Party Pitches Flat Tax, Immigration as Remedies for Detroit

Bloomberg
By Chris Christoff & John McCormick
December 6, 2013

U.S. Senator Rand Paul, a potential presidential candidate who has said a bailout of Detroit would occur “over my dead body,” told a business crowd there that cutting taxes and luring immigrants would turn the city’s fortunes.

The 50-year-old Kentucky Republican wants federal legislation to create “economic freedom zones” in distressed cities like Detroit, which has filed the largest U.S. municipal bankruptcy. He said he would cut income taxes to a flat 5 percent in areas of the U.S. with unemployment more than 1.5 times higher than the national average. He would cut payroll taxes and eliminate capital-gains taxes.

“Detroit’s future will not come from Washington,” Paul said. “The magic of Motown is here in the city. It’s not in some central planner’s notebook. What Detroit needs to thrive is not Washington’s domineering hand, but freedom from big government’s mastery.”

Paul said the Republican Party stands to lose more national elections unless it attracts a broader, more diverse voter base -- especially blacks -- and promotes individual liberty more than it does tax cuts.

Party Untied

“We need people in our party without ties on, we need people with tattoos, we need people without tattoos,” he told a mostly white crowd of about 400.

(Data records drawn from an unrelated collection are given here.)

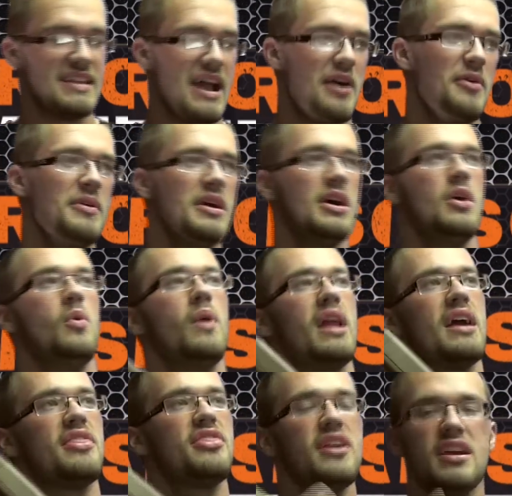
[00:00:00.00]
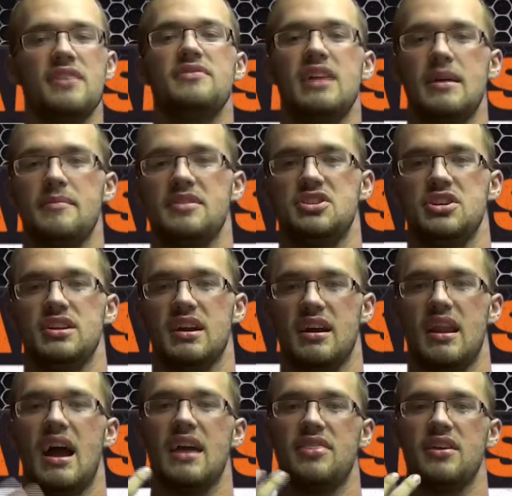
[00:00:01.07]
Now, when I think of light machine
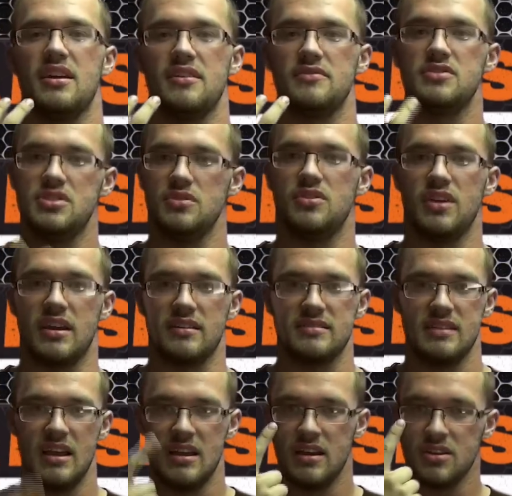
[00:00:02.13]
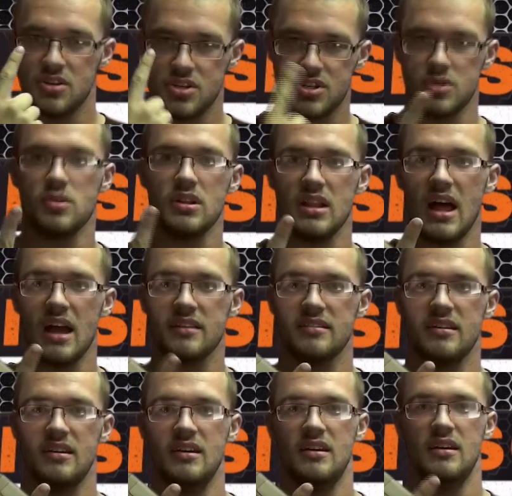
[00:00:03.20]
gun, I think of two things. Shoot a
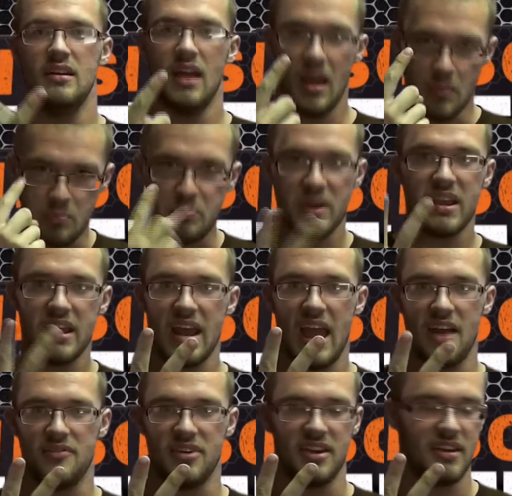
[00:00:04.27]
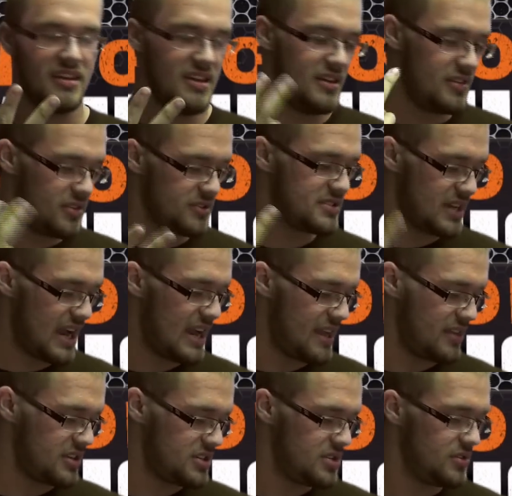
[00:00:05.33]
lot and big and heavy. Those are kind
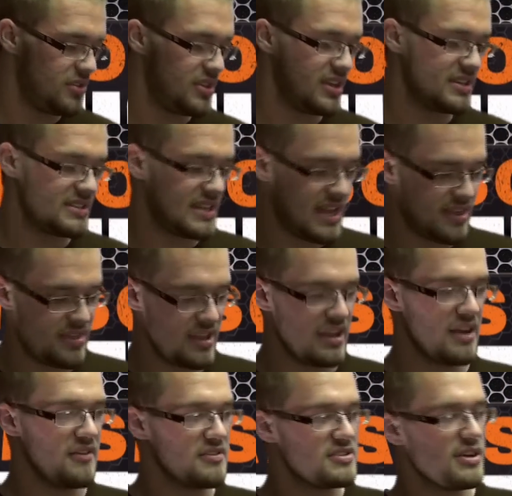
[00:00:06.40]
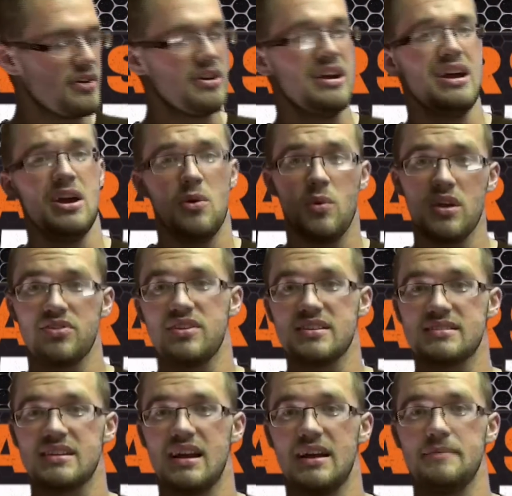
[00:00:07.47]
of the two things that I think of. So with
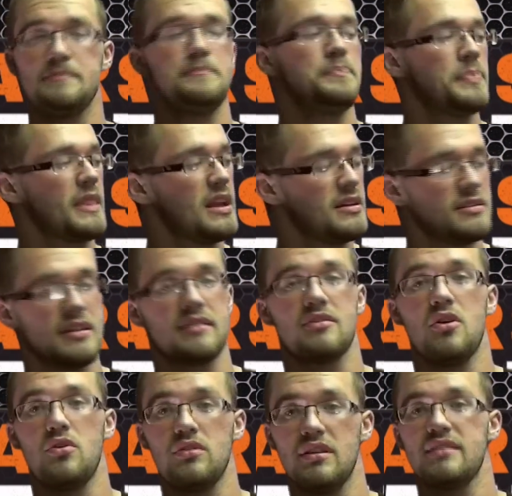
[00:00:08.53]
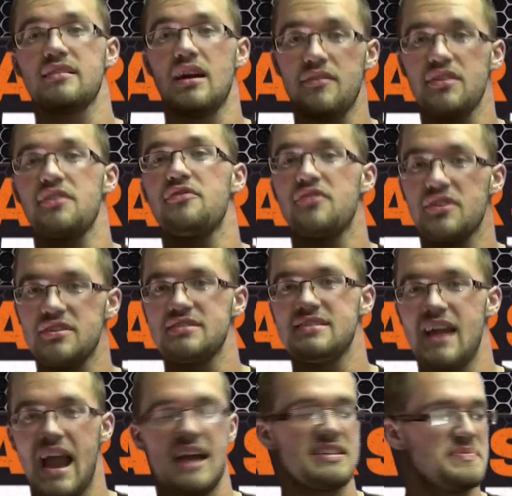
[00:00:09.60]
this gun, let's cover the
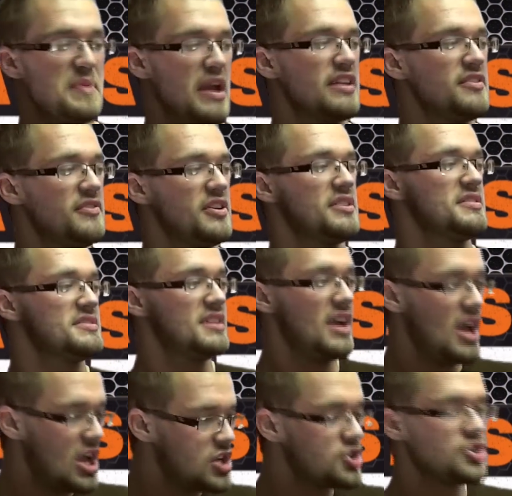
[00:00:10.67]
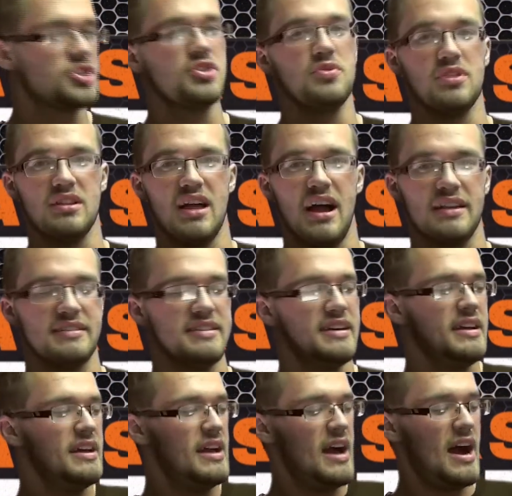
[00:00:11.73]
first aspect first. Shoot a lot.
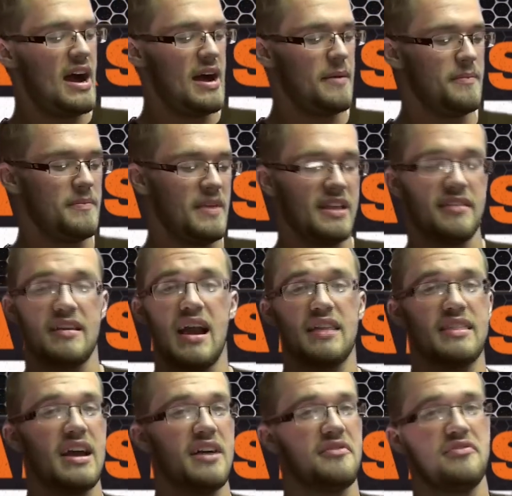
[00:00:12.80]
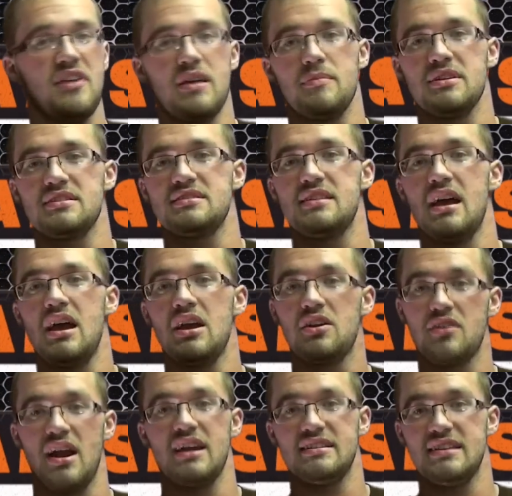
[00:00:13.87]
It's got that famous
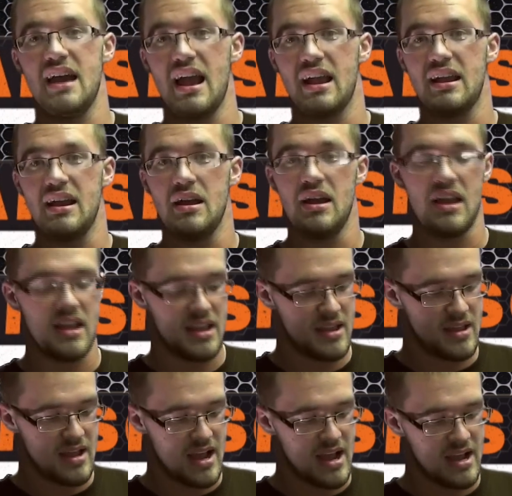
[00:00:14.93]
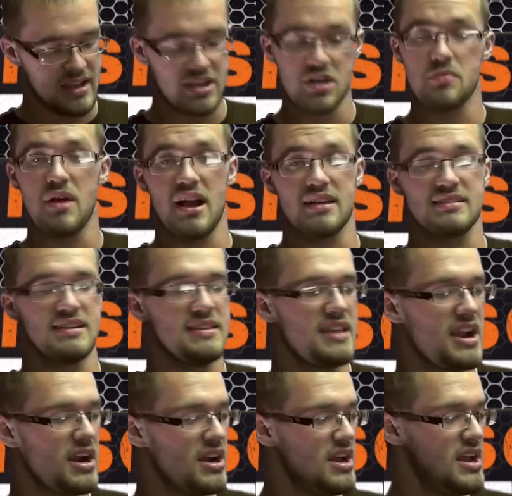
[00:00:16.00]
Krytac gearbox in
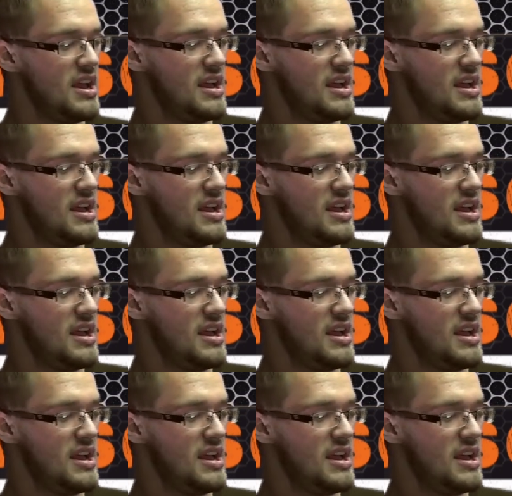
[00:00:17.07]
there.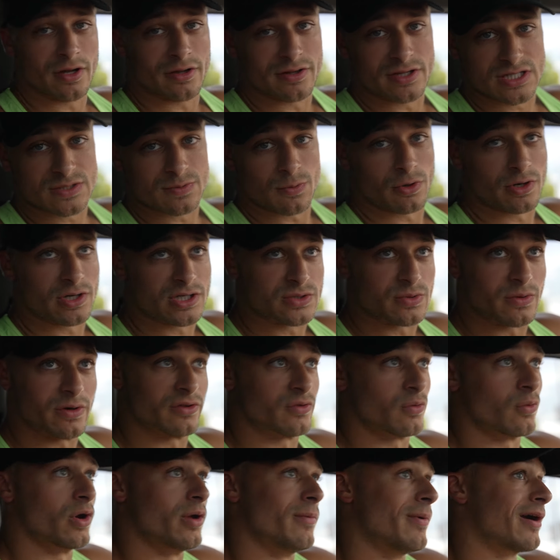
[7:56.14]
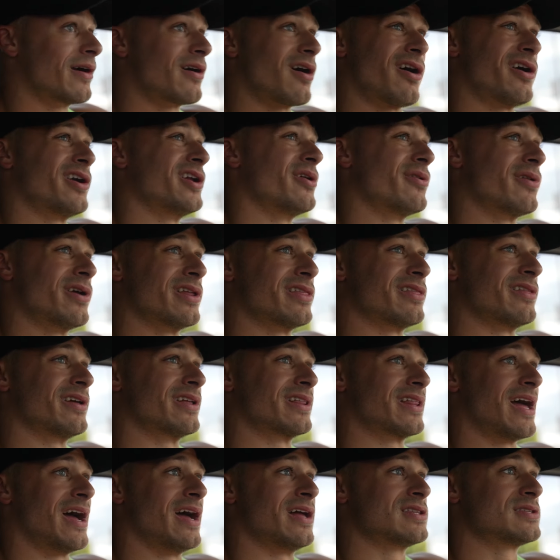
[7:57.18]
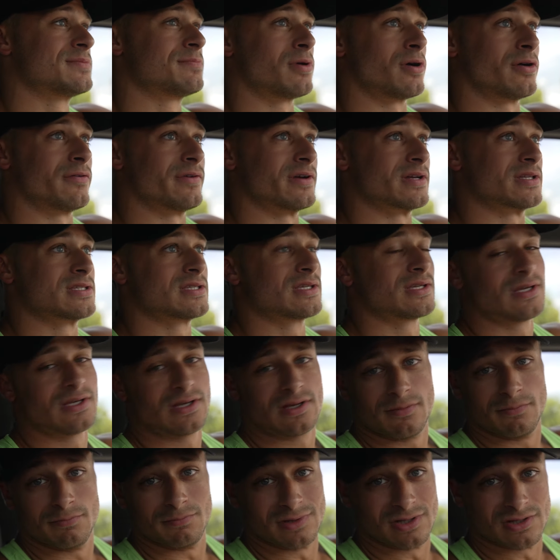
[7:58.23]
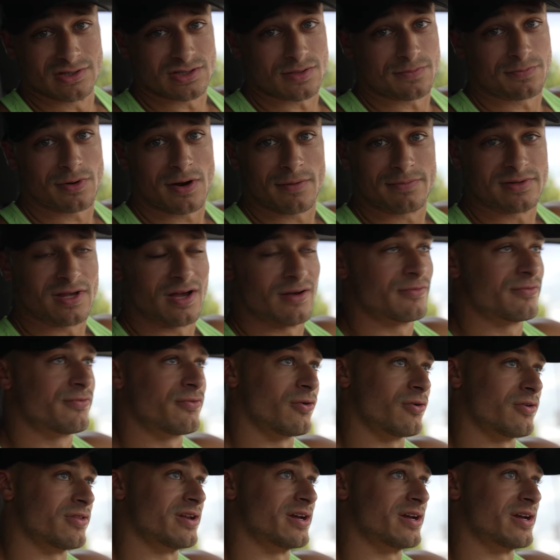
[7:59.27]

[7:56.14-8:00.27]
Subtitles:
done this morning, so we don't have to worry about cardio or anything like that. It's perfect. Meals are prepped up for theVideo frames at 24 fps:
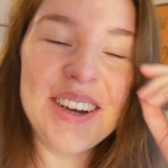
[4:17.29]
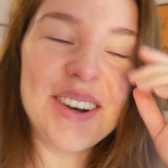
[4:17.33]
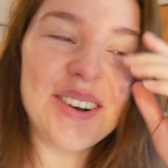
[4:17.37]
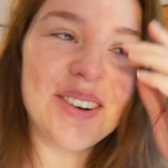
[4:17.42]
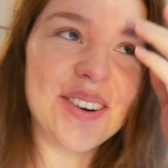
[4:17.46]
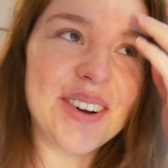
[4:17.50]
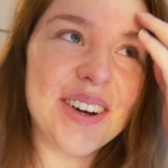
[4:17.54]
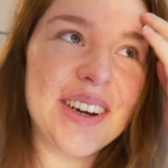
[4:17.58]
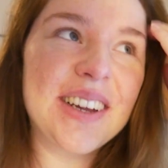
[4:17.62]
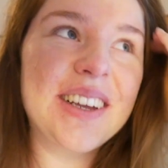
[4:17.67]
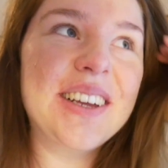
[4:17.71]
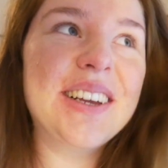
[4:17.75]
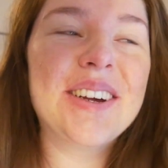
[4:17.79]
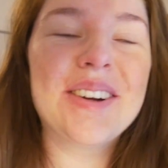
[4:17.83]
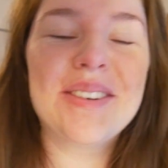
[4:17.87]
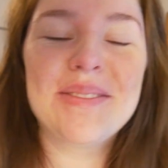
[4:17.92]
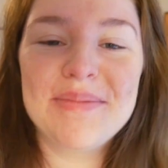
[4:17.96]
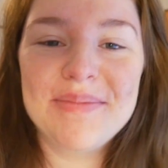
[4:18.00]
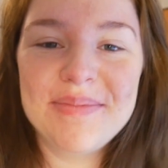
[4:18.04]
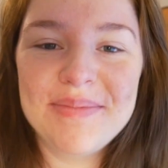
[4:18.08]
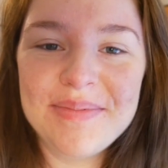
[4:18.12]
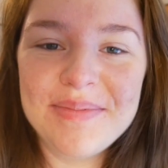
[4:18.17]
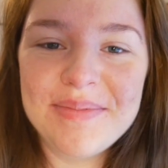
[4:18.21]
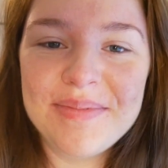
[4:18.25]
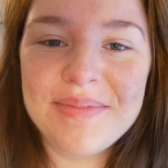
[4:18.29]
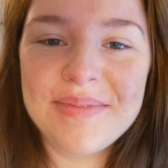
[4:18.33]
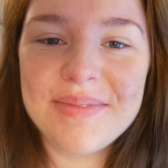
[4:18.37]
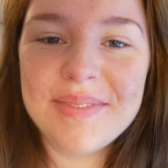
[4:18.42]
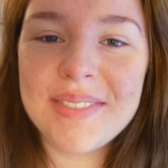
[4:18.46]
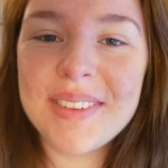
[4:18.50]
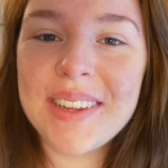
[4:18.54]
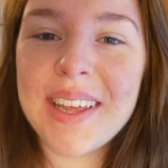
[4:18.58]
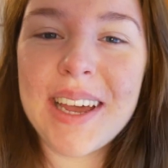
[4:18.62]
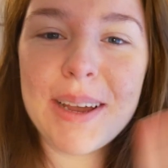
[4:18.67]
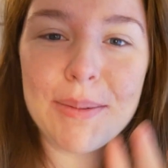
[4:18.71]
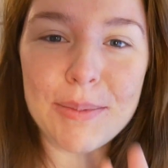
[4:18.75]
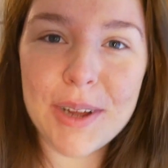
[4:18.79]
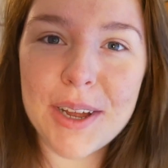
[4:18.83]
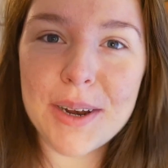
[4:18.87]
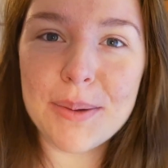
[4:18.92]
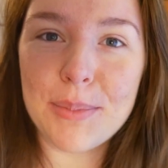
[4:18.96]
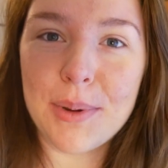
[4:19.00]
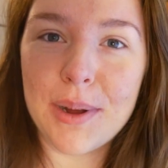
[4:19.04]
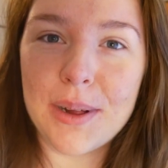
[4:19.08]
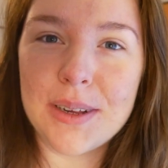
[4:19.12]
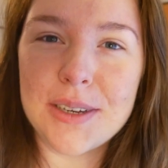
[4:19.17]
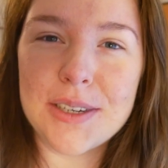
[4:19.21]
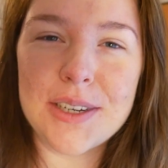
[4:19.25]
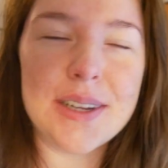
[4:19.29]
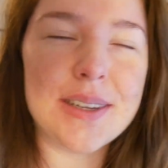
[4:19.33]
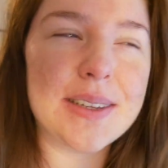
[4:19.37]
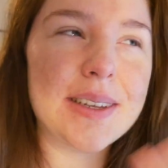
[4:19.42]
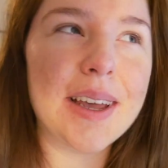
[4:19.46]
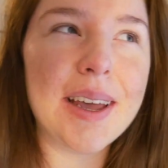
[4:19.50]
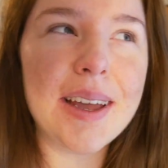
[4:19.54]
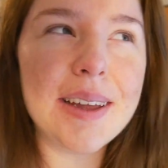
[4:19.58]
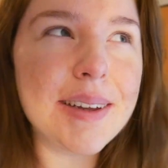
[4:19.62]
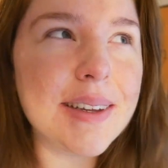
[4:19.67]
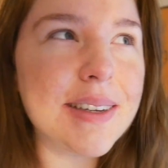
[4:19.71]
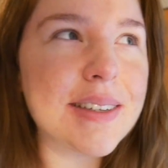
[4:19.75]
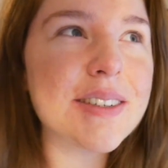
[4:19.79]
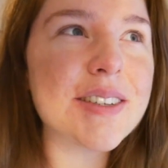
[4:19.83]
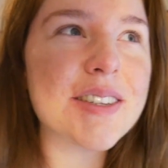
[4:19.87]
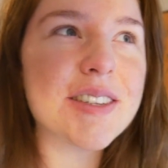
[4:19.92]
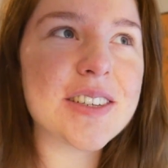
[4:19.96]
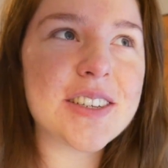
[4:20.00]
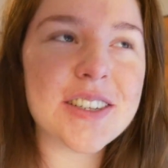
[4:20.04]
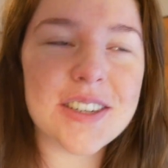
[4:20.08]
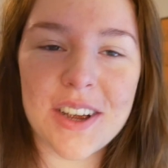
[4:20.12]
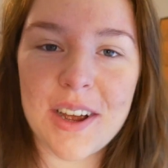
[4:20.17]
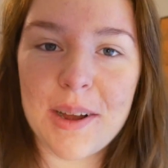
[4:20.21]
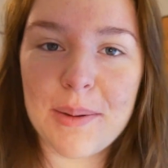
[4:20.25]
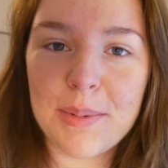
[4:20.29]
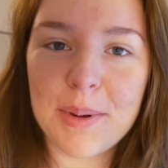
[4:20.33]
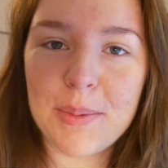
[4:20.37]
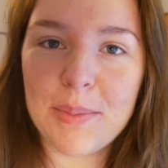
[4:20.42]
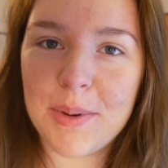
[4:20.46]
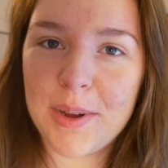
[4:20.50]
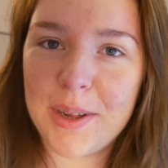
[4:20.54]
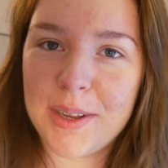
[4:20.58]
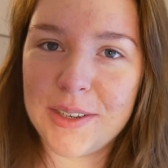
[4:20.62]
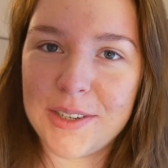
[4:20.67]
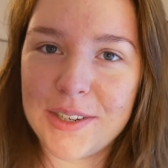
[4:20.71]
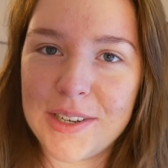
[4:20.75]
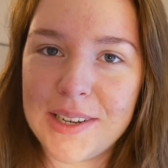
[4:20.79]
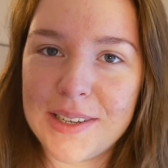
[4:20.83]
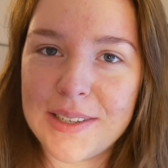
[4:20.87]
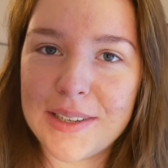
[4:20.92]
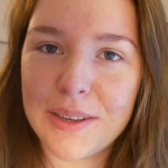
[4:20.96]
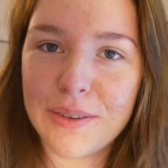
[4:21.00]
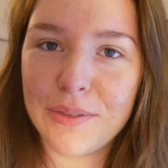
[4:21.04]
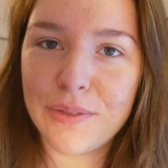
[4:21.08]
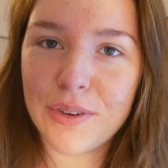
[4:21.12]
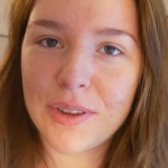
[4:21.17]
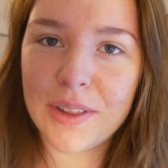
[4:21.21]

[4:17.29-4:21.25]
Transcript: Or, I'm not apologizing. I need to stop apologizing for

Detroit is the latest venue Paul has picked this year to show himself as a different kind of Republican. He spoke at historically black Howard University in Washington in April and to the U.S. Hispanic Chamber of Commerce, seeking out audiences some in his party rarely engage.

Paul drew groans at Howard and was later criticized after he asked one woman whether she was aware that Republicans helped found the National Association for the Advancement of Colored People, the nation’s oldest civil-rights organization. She was.

Detroit, the country’s 18th-largest city, faces $18 billion in long-term liabilities and has said it doesn’t have the money to pay bondholders, retirees and employees everything it owes them while still providing its 700,000 residents basic services, such as ambulances and streetlights.

Standing Aside

Speaking today to the Detroit Economic Club at the Motor City Casino, the libertarian-leaning Paul touted the opening of a new Republican Party office in the city, which he attended earlier. Detroit is 83 percent black and President Barack Obama won 97.5 percent of the city’s vote in 2012, according to its elections office.

Paul drew applause when he said the government bailout of General Motors Co. (GM) and Chrysler Corp. in 2009 was a bad idea, a view he said is not popular in the city.

“It’s better to look at an industry that’s suffering and say, ‘What are the obstacles government has placed in its way?’ and try to get those obstacles out of the way, rather than having specific, direct government input,” Paul said.

A CNN/ORC International poll conducted Nov. 18-20 showed that New Jersey Governor Chris Christie is the top choice among Republicans and independents who lean Republican as a potential 2016 candidate among the names now being mentioned most frequently.

The survey, with a margin of error of 5 percentage points, had Christie at 24 percent, followed by Paul at 13 percent, U.S. Representative Paul Ryan of Wisconsin at 11 percent, U.S. Senator Ted Cruz of Texas at 10 percent and U.S. Senator Marco Rubio of Florida at 9 percent.